Interestingly, while Pakistani authorities have routinely denied that the Jamaat was an Lashkar front, Malik noted that Zaki-ur-Rehman Lakhvi was both a "commander" of the LeT and the head of JuD's unit in Pakistan-controlled Kashmir. In addition, Malik specified a list of Lashkar/Jamaat publications that will be proscribed going forward. One of these publications is the weekly "Ghazva" or "Holy Raid." Pakistani journalist Amir Mir reported last week that the Ghazva was still available in news stands all over Pakistan and that the latest issue called the Mumbai atrocities a "historic victory for Muslim warriors." The weekly also claimed that in 2008, over 4,500 Pakistani mothers "donated "one son each and 83 mothers two sons each to the Jamaat for waging jihad.
He also said several training camps have been closed and the group's websites has been shut down. The English version of Jamaat-ud Dawa's website, www.jamatdawah.org is no longer active. Notably however, Malik dodged questions on whether the Jamaat/Lashkar leaders in detention would be charged with offenses, leading to fears that these men might be released quietly once the international scrutiny on Pakistan dies down, as was evidenced in the aftermath of previous terror attacks linked to Pakistani jihadists.

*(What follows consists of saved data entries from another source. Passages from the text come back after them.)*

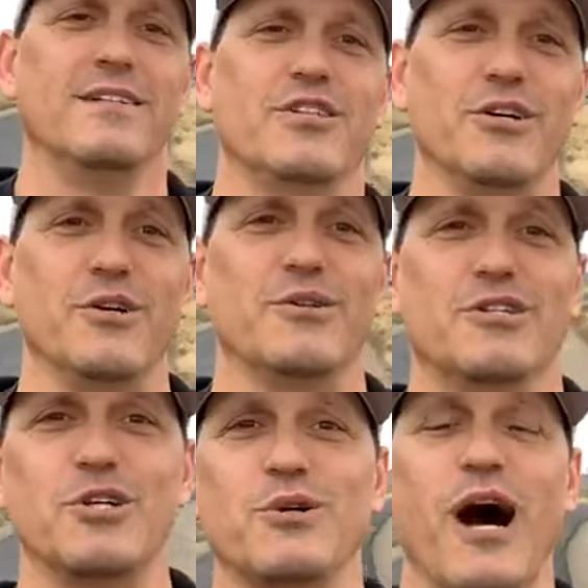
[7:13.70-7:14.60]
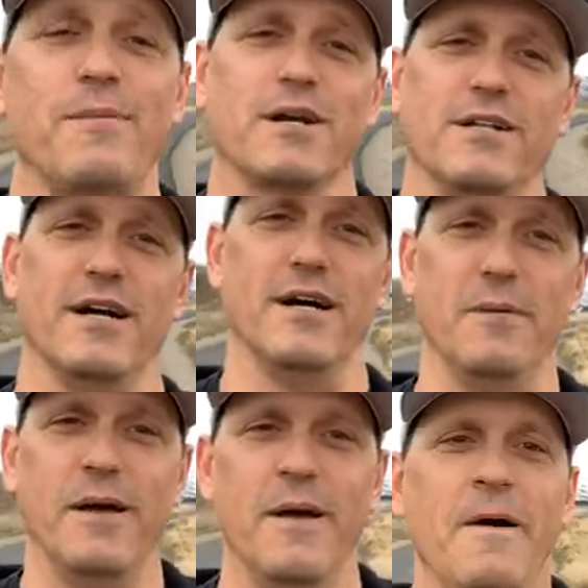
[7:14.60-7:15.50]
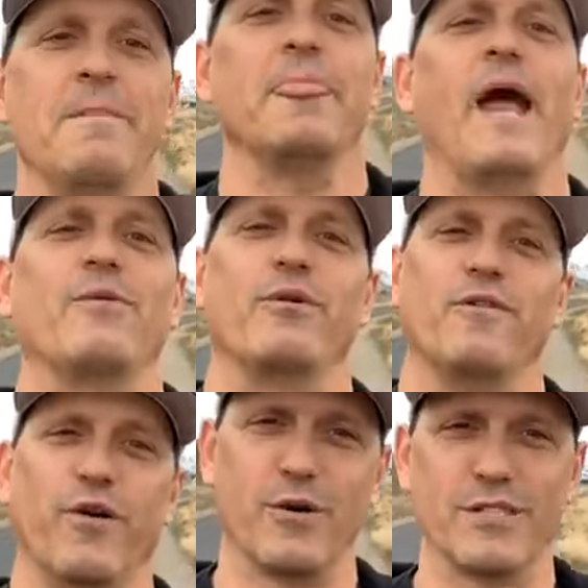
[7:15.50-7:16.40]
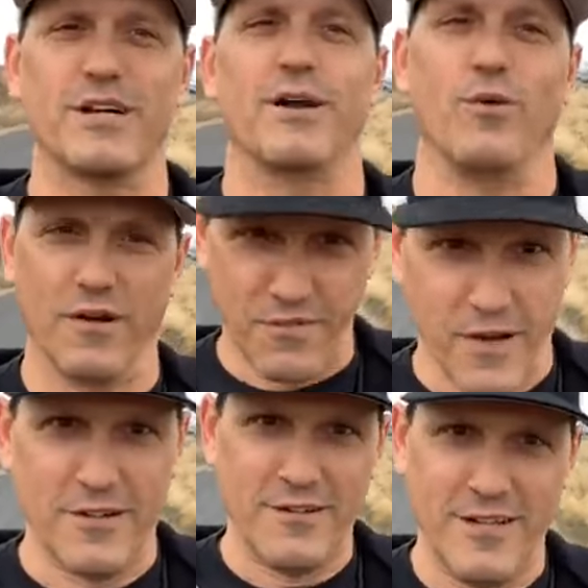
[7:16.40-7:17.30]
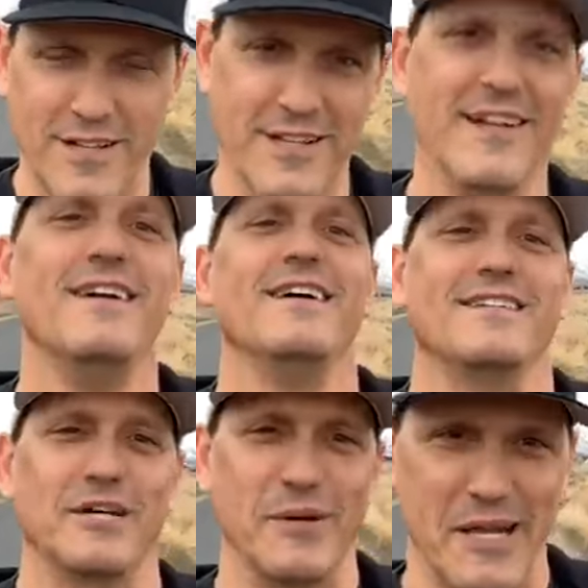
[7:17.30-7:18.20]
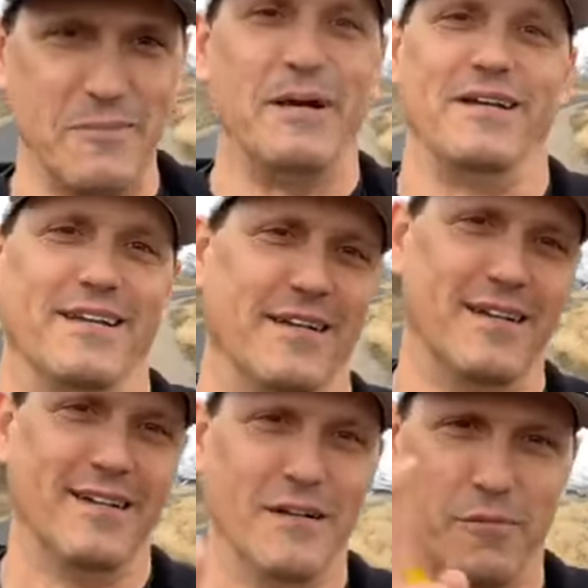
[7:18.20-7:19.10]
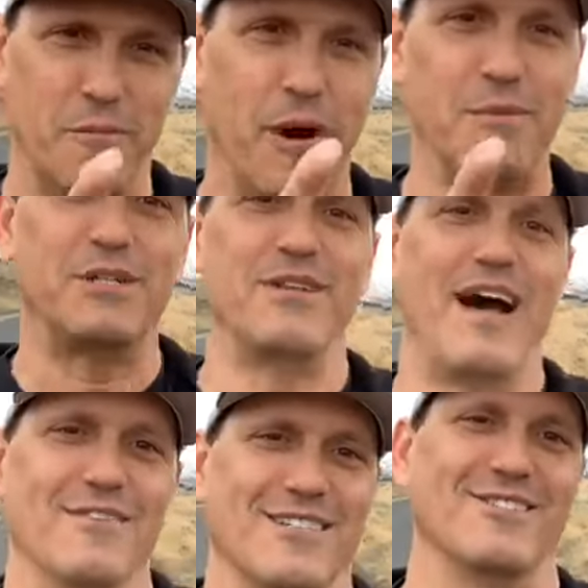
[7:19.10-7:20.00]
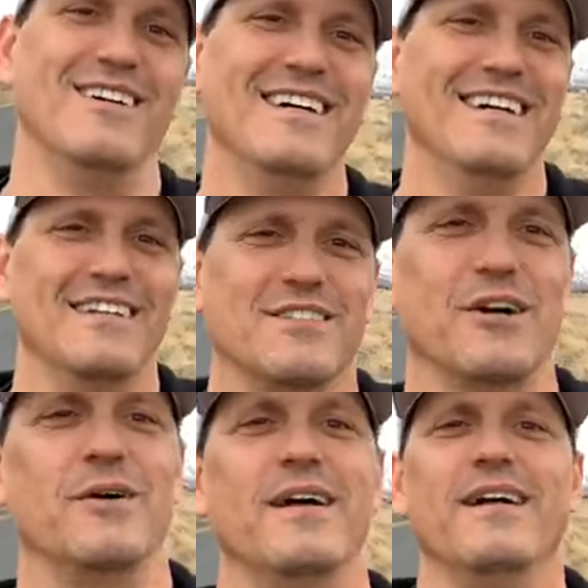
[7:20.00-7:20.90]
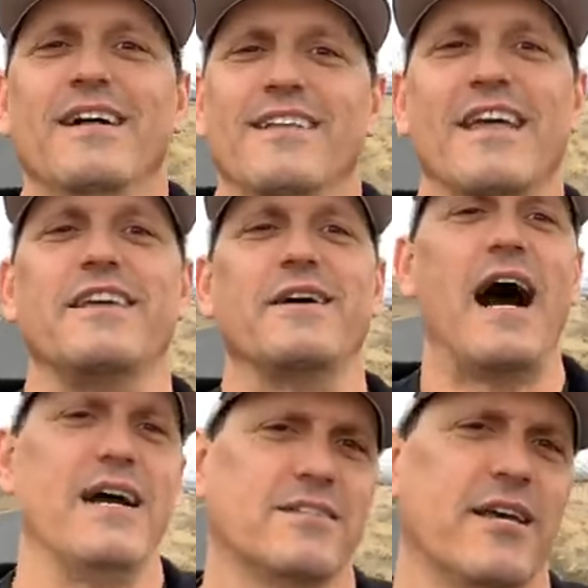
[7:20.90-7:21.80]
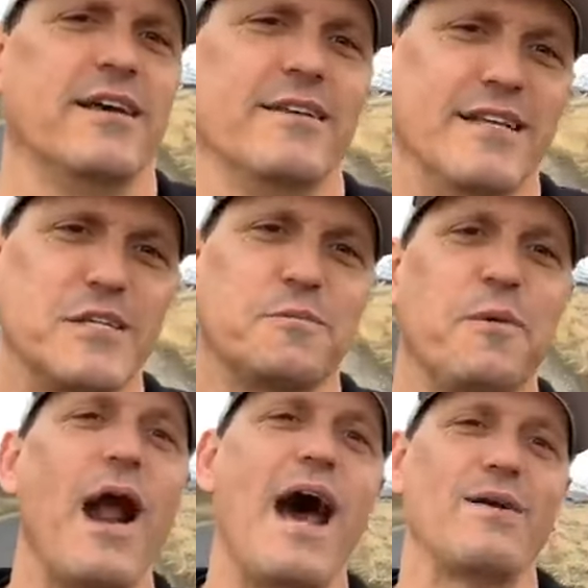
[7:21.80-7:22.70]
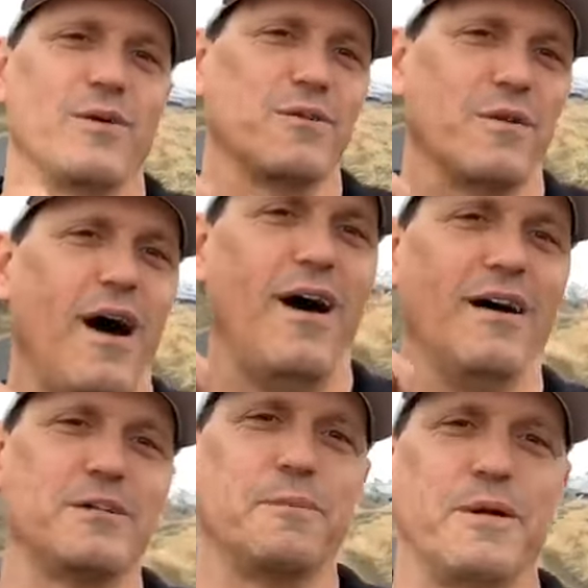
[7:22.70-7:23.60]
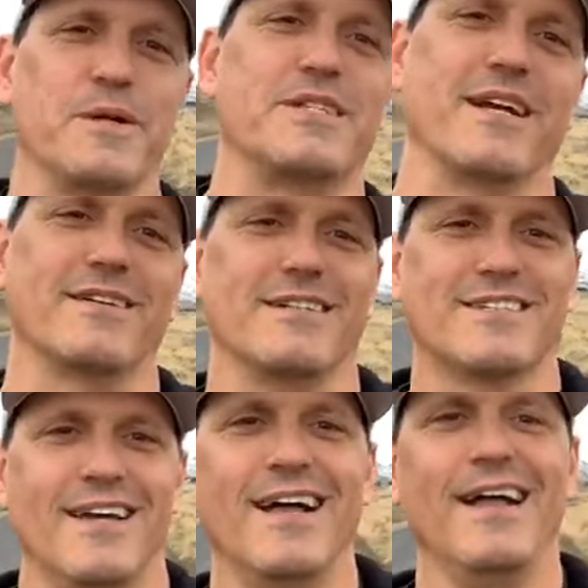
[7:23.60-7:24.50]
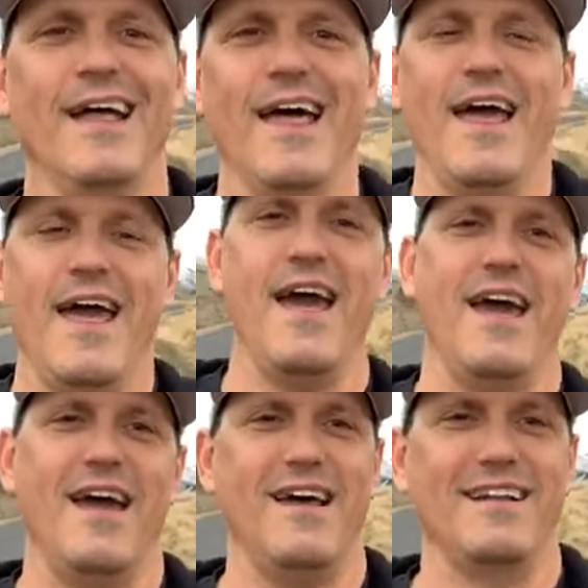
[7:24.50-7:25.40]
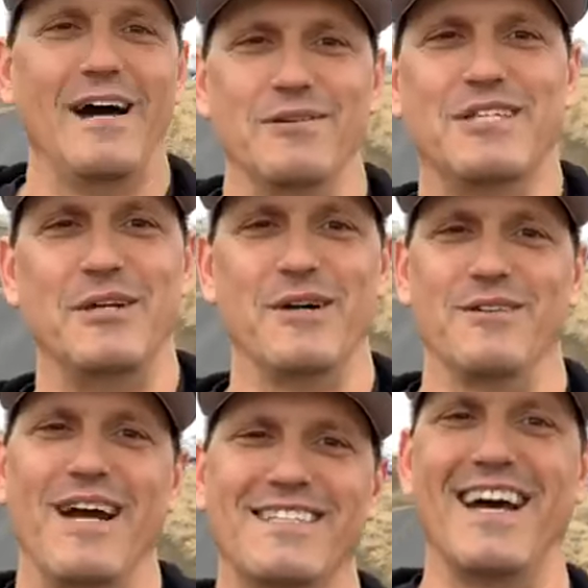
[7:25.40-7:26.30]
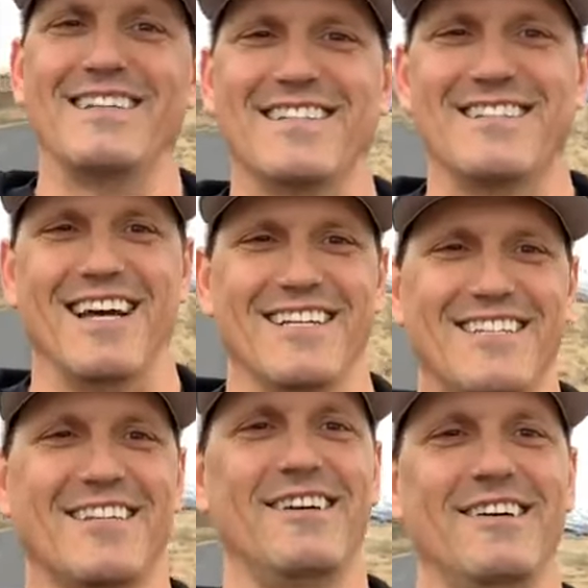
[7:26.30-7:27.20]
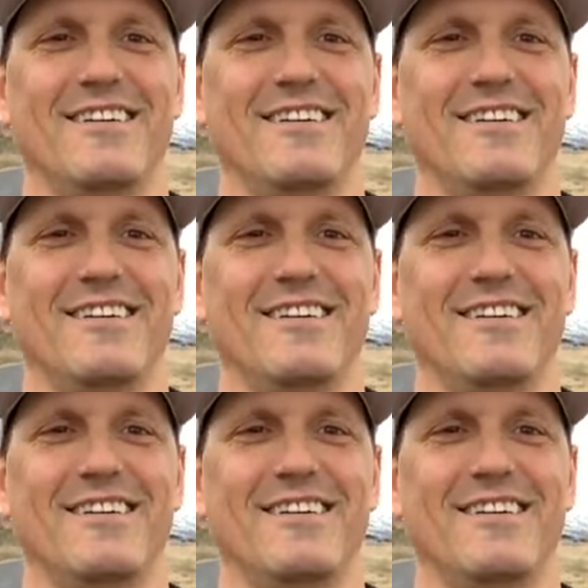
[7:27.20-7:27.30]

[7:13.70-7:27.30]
to the 2 Comma Club, and we will focus on one funnel until we hit 1 million. We promise you that, Russell. So thank you, guys. This is Brad with Entrepreneur Secrets, and I will see you on the right side of success.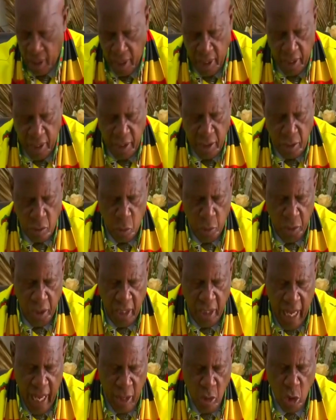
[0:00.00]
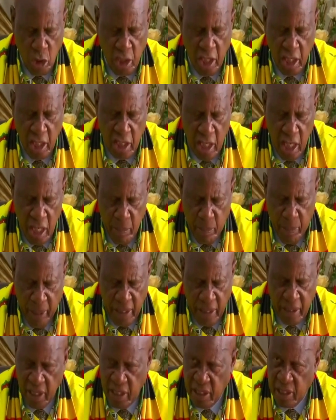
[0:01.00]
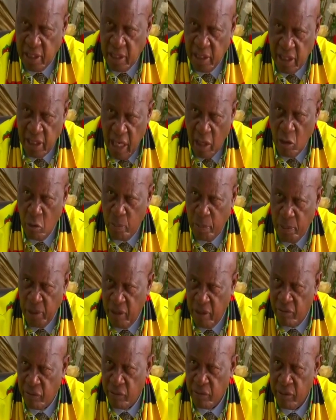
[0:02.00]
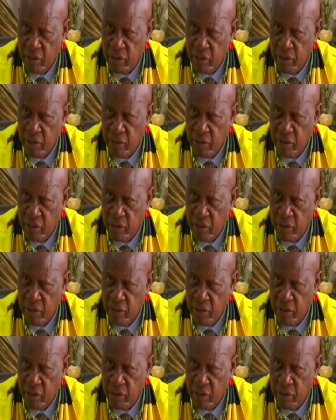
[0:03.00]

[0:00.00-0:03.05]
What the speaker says: And we are not at liberty as ZANU-PF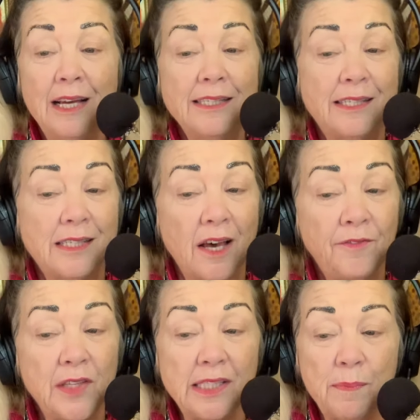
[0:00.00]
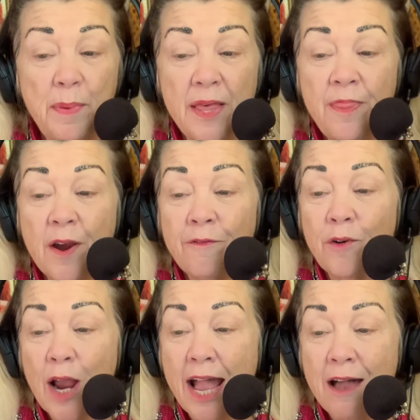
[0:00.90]
stuff that's been there
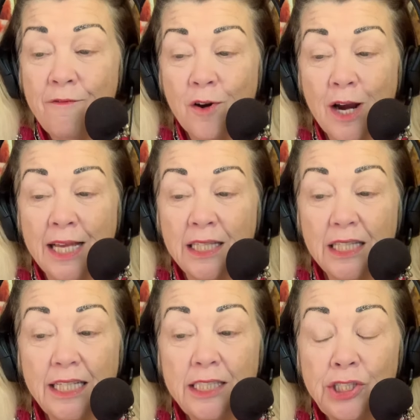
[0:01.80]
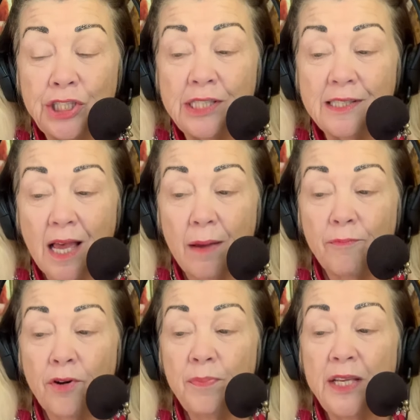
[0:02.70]
forever and leaches up
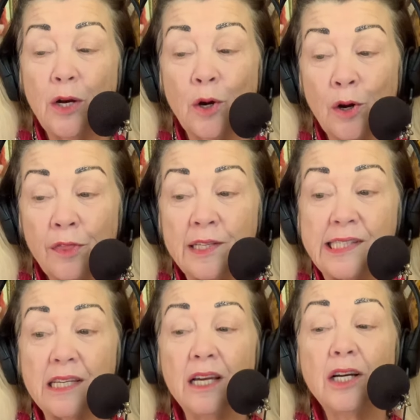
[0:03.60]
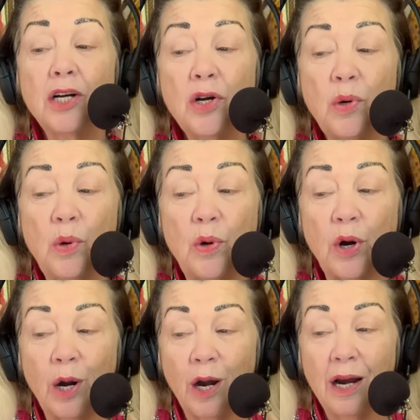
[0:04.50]
from the earth's
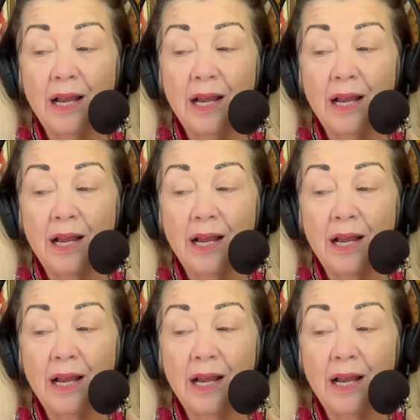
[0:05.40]
core.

But some of Pakistan's actions against the terror groups have been less than encouraging. Saeed's house arrest has been described as "a forced vacation." Police idly stand guard at the home as visitors come and go and deliveries are made. Saeed has been seen leaving his home to preach at a mosque in his neighborhood while police stood by.
The Markaz-e-Taiba, the sprawling Jamaat-ud Dawa campus in Muridke that serves as the group's headquarters, is still in operation. In late December, the Times Online reported the Muridke complex is "functioning normally with no sign of any police presence."
The Jamaat-ud Dawa runs more than 500 madrassas and other schools throughout Pakistan, as well as scores of regional and local offices throughout the country. But many of these schools and offices are still open. According to Pakistan's interior ministry, the government issued orders to the four provincial governments that instructed these schools to remain open. The provincial governments may take over administration of schools.